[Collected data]
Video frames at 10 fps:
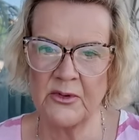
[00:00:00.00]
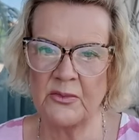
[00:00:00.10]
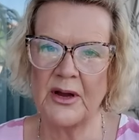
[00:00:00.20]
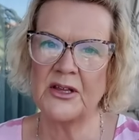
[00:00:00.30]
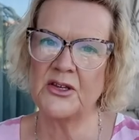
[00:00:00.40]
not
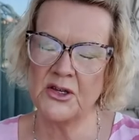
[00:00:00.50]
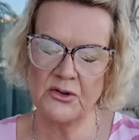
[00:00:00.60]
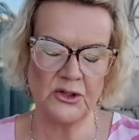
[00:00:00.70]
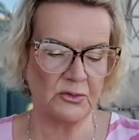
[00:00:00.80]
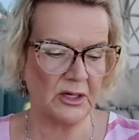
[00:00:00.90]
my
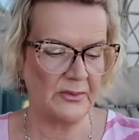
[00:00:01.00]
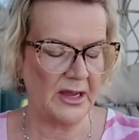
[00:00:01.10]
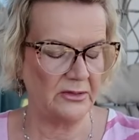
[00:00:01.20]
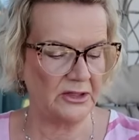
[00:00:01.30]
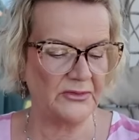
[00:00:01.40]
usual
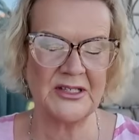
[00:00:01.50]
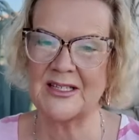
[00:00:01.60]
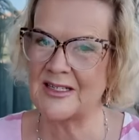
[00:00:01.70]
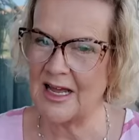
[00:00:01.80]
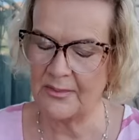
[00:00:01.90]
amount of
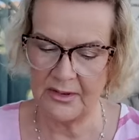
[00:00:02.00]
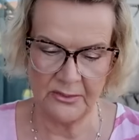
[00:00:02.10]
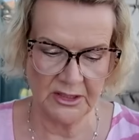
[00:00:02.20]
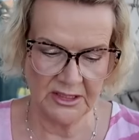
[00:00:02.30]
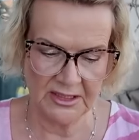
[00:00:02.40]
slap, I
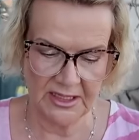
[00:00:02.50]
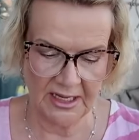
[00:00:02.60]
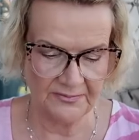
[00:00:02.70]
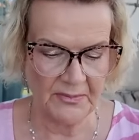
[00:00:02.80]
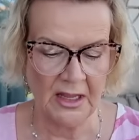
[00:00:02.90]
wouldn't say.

--

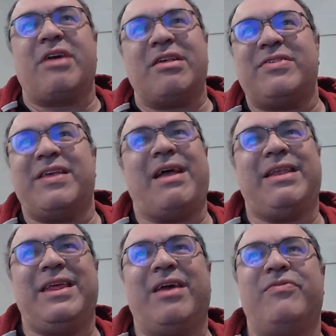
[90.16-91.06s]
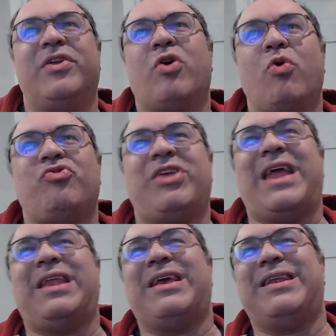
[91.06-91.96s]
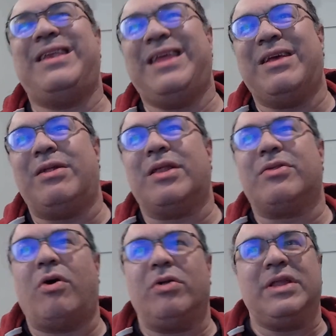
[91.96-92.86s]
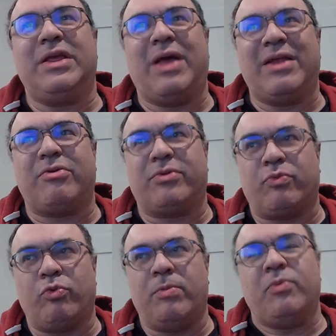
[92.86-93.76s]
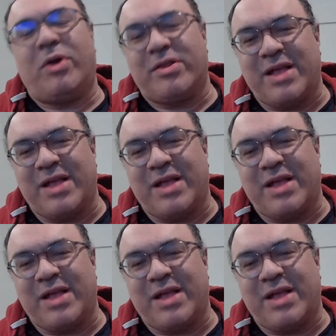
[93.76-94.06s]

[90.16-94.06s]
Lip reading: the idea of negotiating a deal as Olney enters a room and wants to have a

(Try it) What you return must match the lines above from the one with "[00:00:01.30]" through the one with "[00:00:02.70]" exactly, with both ends included and the pictures excluded.

(Completed exercise)
[00:00:01.30]
[00:00:01.40]
usual
[00:00:01.50]
[00:00:01.60]
[00:00:01.70]
[00:00:01.80]
[00:00:01.90]
amount of
[00:00:02.00]
[00:00:02.10]
[00:00:02.20]
[00:00:02.30]
[00:00:02.40]
slap, I
[00:00:02.50]
[00:00:02.60]
[00:00:02.70]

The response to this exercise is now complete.